VI. Federalism Analysis

Executive Order 13132 on Federalism (August 4, 1999) establishes certain requirements that an agency must meet when it promulgates a proposed rule (and subsequent final rule) that imposes substantial direct requirement costs on State and local governments, preempts State law, or otherwise has Federalism implications. We have reviewed this final rule under the threshold criteria of Executive Order 13132, Federalism, and have determined that it will not have substantial direct effects on the rights, roles, and responsibilities of States, local or tribal governments.

VII. Waiver of 60-Day Delay in the Effective Date

We ordinarily provide a 60-day delay in the effective date of the provisions of a rule in accordance with the Administrative Procedure Act (APA) (5 U.S.C. 553(d), which requires a 30-day delayed effective date, and the Congressional Review Act (5 U.S.C. 801(a)(3), which requires a 60-day delayed effective date for major rules. However, we can waive the delay in the effective date if the Secretary finds, for good cause, that the delay is impracticable, unnecessary, or contrary to the public interest, and incorporates a statement of the finding and the reasons in the rule issued. 5 U.S.C. 553(d)(3); 5 U.S.C. 808(2).

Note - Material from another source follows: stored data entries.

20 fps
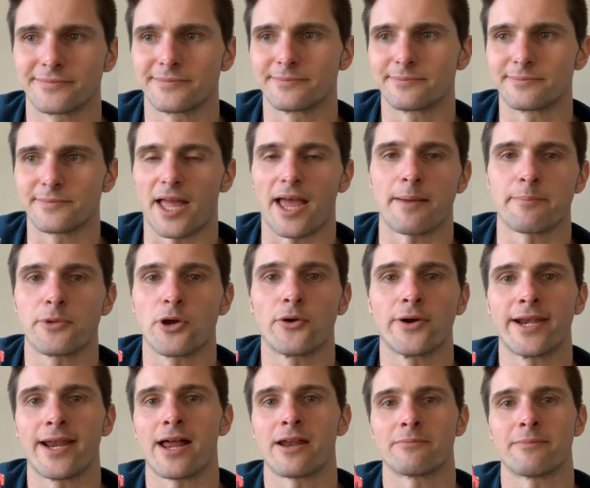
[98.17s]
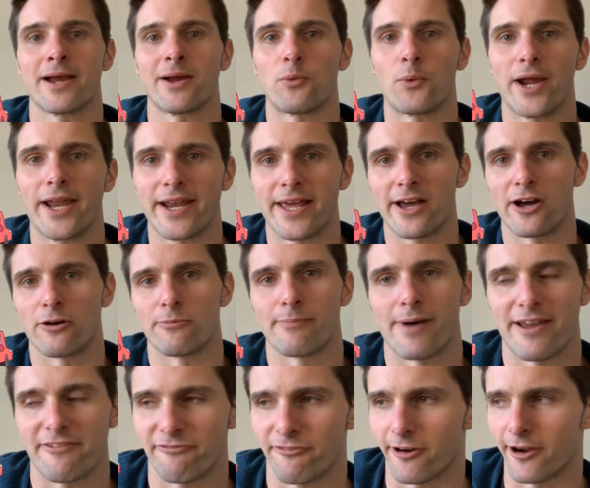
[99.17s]
I'm going out of my way to help
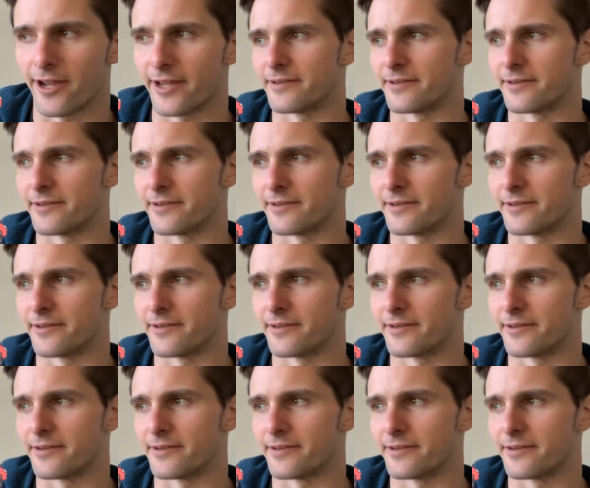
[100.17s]
my friend.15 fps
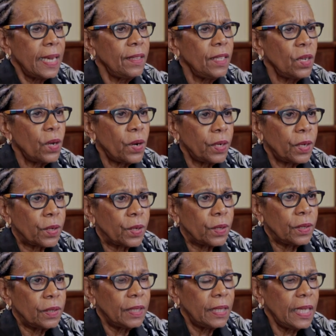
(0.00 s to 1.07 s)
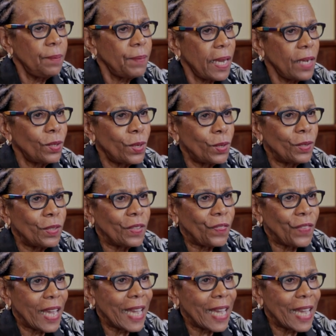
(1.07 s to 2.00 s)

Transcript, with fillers: In the article, he made note of the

The hospice payment system is a fiscal year payment system, and we typically issue the final rule by August 1 of each year to both comply with the requirement to annually review and update these payment systems and ensure that the payment policies for these systems are effective, following the required 60-day delay in the effective date, on October 1, the first day of the fiscal year to which the policies are intended to apply. If the agency finds, for good cause, that a 60-day delay is impracticable, unnecessary, or contrary to the public interest, and the agency incorporates a statement of the findings and its reasons in the rule issued, the agency may specify an earlier effective date. The timeframes for developing annual rules are extremely compressed and processing issues complicated this year's rule. We believe it would be contrary to the public interest to delay the effective date of the hospice payment system. We therefore specify that those portions of the rule will be effective October 1.

Start List of Subjects

List of Subjects

42 CFR Part 405

  • Administrative practice and procedure
  • Health facilities
  • Medicare
  • Reporting and recordkeeping requirements

42 CFR Part 418

  • Health facilities
  • Hospice care
  • Medicare
  • Reporting and recordkeeping requirements
End List of Subjects

For the reasons set forth in the preamble, the Centers for Medicare and Medicaid Services amends 42 CFR chapter IV as set forth below:

Start Part

PART 405—FEDERAL HEALTH INSURANCE FOR THE AGED AND DISABLED

Subpart C—Suspension of Payment, Recovery of Overpayments, and Repayment of Scholarships and Loans

End Part Start Amendment Part

1. The authority citation for part 405, subpart C continues to read:

End Amendment Part Start Authority

Start Printed Page 50509 Authority: Secs. 1102, 1815, 1833, 1842, 1862, 1866, 1870, 1871, 1879 and 1892 of the Social Security Act (42 U.S.C. 1302, 1395g, 1395l, 1395u, 1395y, 1395cc, 1395gg, 1395hh, 1395pp and 1395ccc) and 31 U.S.C. 3711.

End Authority Start Amendment Part

2. Section 405.371 is amended by revising paragraph (c)(1) and adding paragraph (e) to read as follows:

End Amendment Part
Suspension, offset, and recoupment of Medicare payments to providers and suppliers of services.
* * * * *

(c) * * * (1) Except as provided in paragraphs (d) and (e) of this section, CMS or the Medicare contractor suspends payments only after it has complied with the procedural requirements set forth at § 405.372.

* * * * *

(e) Suspension of payment in the case of unfiled hospice cap determination reports. (1) If a provider has failed to timely file an acceptable hospice cap determination report, payment to the provider is immediately suspended in whole or in part until a cap determination report is filed and determined by the Medicare contractor to be acceptable.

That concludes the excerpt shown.